I’d now like to go a step further and look at data mining / pattern matching / algorithim techniques that I could possibly implement. I have had some experience with using dynamic models (Extend) and using Solver in Excel for optimisation but I am unfamiliar with data mining other than the term itself
Are there viable data mining programming techniques available to me to deploy for this analysis in VBA?
(I realise this question may be seen as borderline by some but I think Stack Overflow is better suited to this question than say Math – I am keen to understand potential programming options/algorithims that I can apply in VBA)
My strong preference is to look at this with VBA \ VBscript as this is my coding background but I am open to other options if they are significantly better.
Background
I have extracted the data for Australian Rules football over the last few years into Excel. This data gives me:
- Quarter by Quarter results
(for example WWWL means team 1 leads for the first three quartes before losing the game, DLLL means teams 1 and 2 were level at the end of the first quarter, then team 2 lead for the remainder of the match). - The same info is regrouped into Half by Half results
- Home and Away teams (team 1 is home, team 2 away)
- Match Day Stadium
- Month of the year
Which I then match up to other data sets such as
- League ladder by week (completed)
- Whether the stadium is open air or closed (completed)
- Bookmakers odds pre game (to do)
- What happened with the weather conditions for open air stadiums (to do)
And then dice and splice with PivotTables (perhaps PowerPivot) to interrogate this data to look for gaming opportunities, for example:
- Do certain teams team to lead from start to finish (WWWW) more often than others, and do the odds for a “Four Quarter” win (WWWW) pay disproportionately more than this
likelihood would indicate for a vanilla win (so Lay the vanilla win, Back the WWWW) - Looking for marked differentials in Home and Away performances (i.e. does home ground knowledge, or partisan home crowd support lead to more reversals of ¾ times scores)

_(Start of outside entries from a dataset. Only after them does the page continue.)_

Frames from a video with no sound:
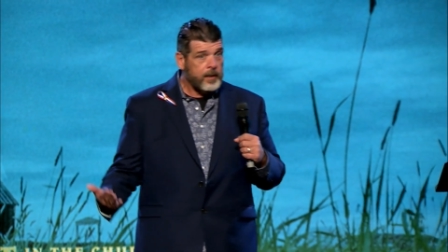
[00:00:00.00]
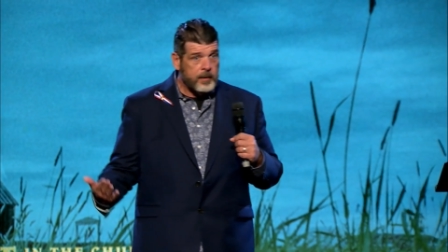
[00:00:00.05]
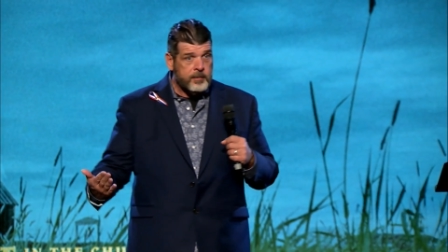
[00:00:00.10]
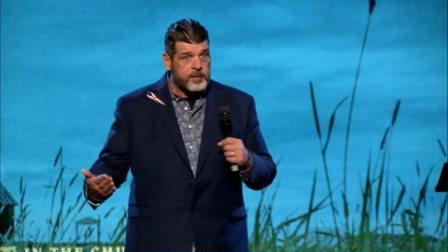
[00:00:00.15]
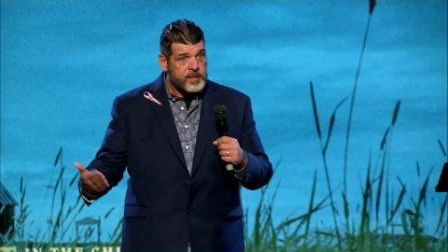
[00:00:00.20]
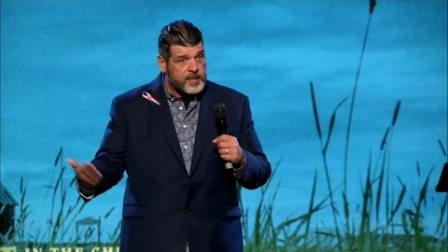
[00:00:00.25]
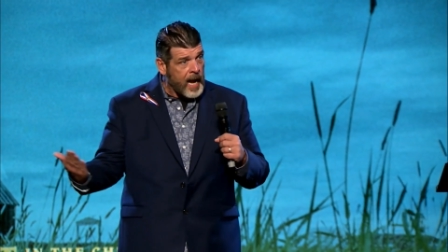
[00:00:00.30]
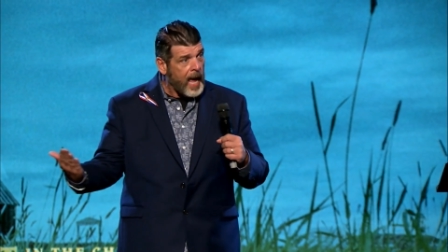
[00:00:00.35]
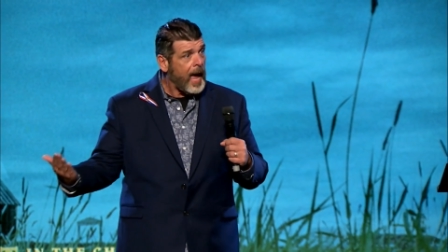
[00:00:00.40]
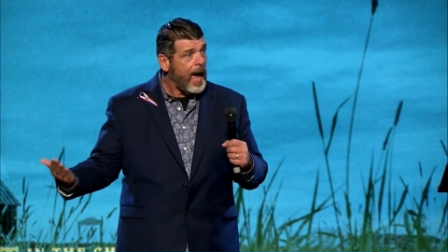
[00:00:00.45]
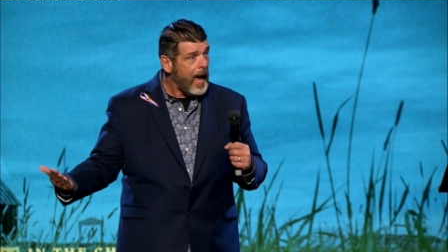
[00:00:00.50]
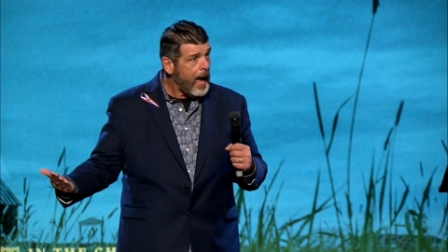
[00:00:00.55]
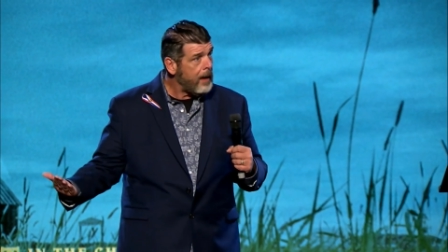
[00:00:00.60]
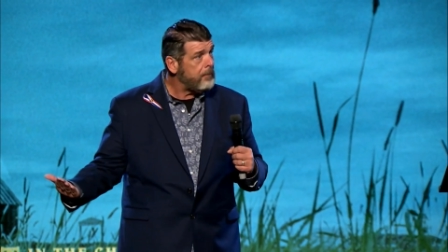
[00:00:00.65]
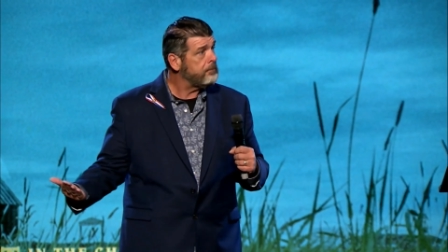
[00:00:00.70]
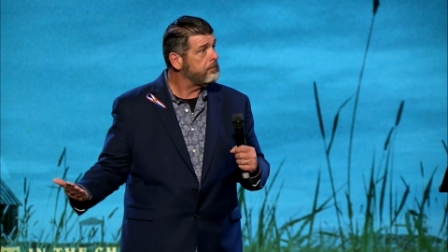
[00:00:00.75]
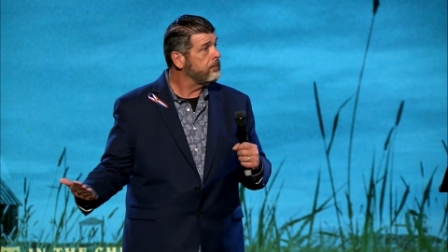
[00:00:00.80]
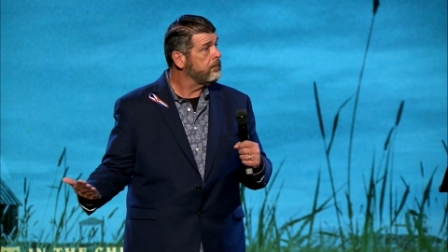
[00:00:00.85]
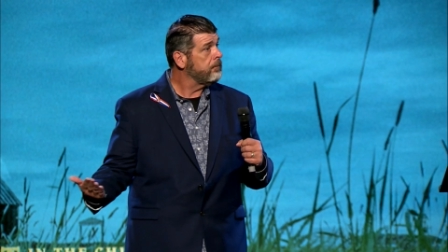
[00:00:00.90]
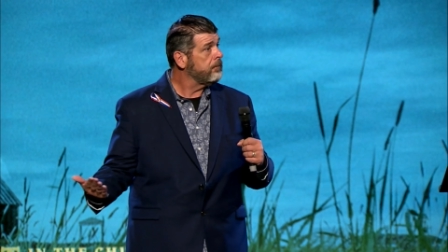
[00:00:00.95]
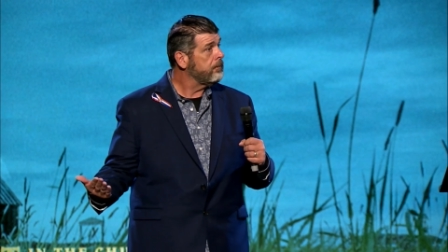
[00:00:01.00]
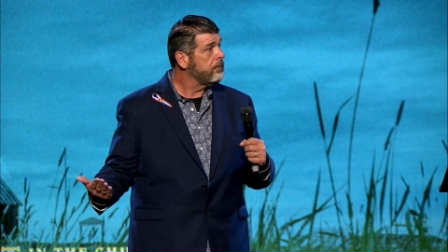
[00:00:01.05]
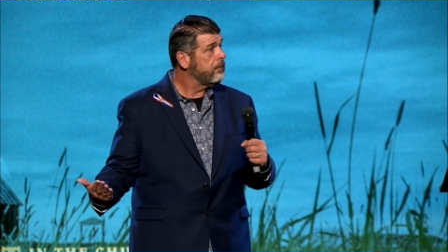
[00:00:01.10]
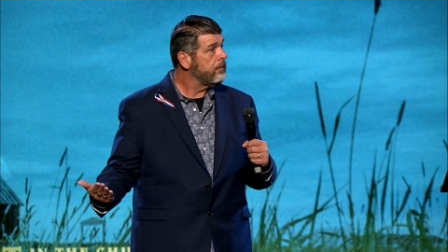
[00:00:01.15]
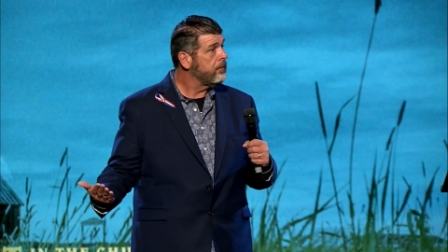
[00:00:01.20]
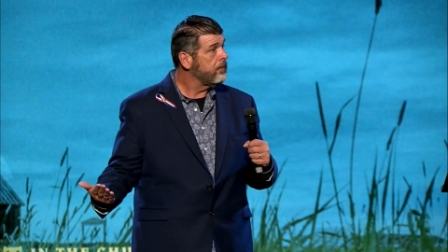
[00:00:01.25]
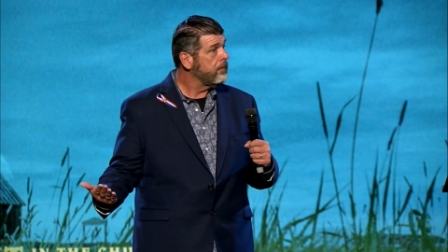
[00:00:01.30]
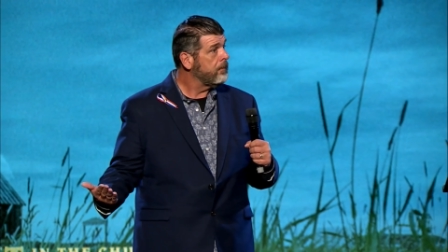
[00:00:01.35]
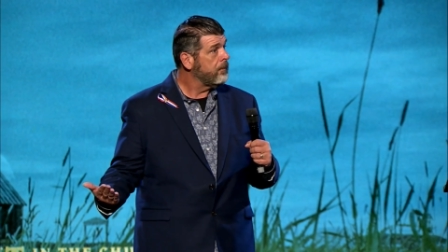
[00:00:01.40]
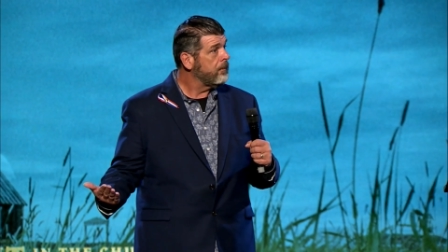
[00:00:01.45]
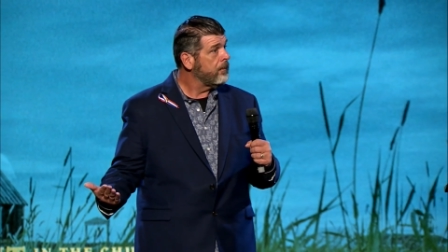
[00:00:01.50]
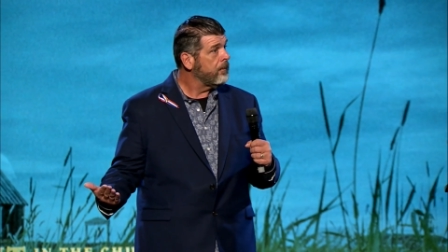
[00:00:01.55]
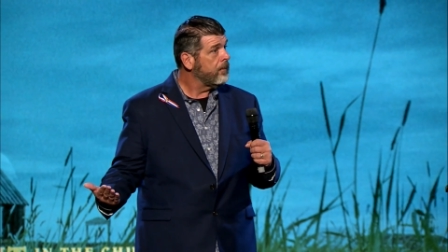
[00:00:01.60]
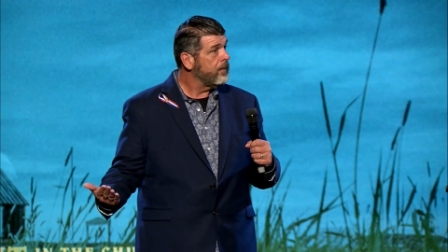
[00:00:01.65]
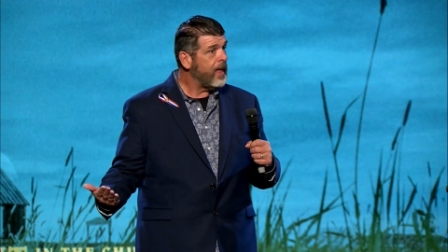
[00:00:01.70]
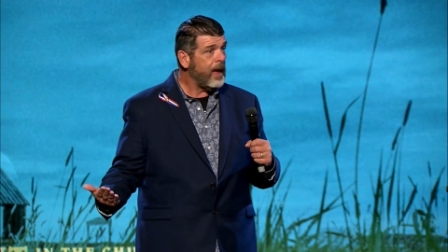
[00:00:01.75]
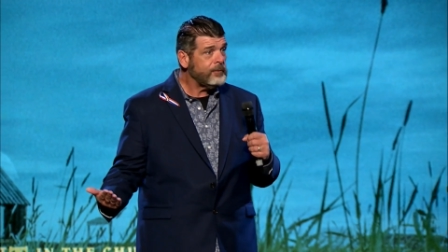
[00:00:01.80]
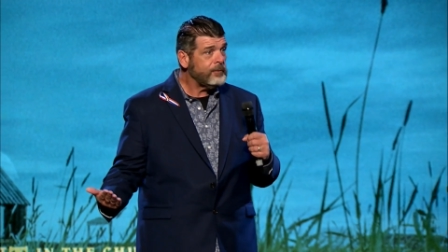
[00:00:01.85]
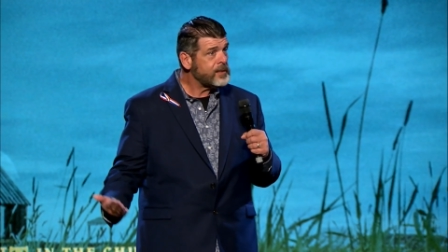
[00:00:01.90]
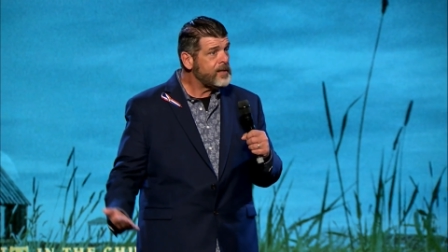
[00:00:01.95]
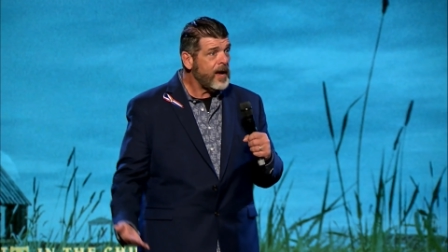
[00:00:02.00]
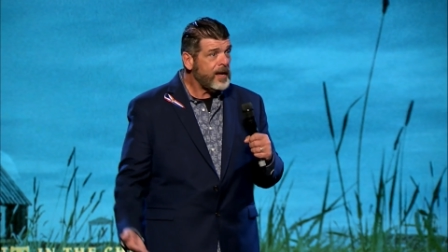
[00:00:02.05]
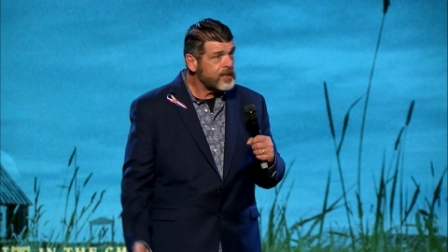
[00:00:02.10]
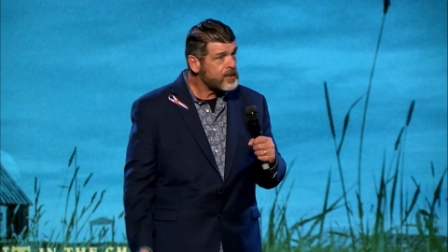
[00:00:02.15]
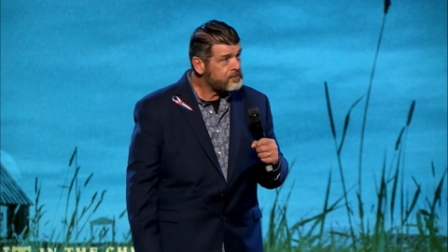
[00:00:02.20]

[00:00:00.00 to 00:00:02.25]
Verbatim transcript: stop. That was not a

- Comparing results of open-air versus closed roof stadiums (removing weather impact)
- Does a long distance travel one week impact the next week(s) outcome
- Do certain teams produce certain scoring patterns more often than standard league results
- Is a lower ranked team more likely to lead throughout an entire match than come from behind to beat a higher ranked team
Check out rapid miner, it has a number of built in tools to explore your data. Assuming you are somewhat competent getting around computer tools, also check out Weka which is a machine learning tool. If you annotate your data, you can train algorithms on the data and see which is the most accurate at predicting the winner.
For example
Team A plays Team B, you’d basically have to represent the flow of the game in a csv file, any additional stats as well on the same line, then at the very last tab say which team won. The part where you say which team won is whats used to train on.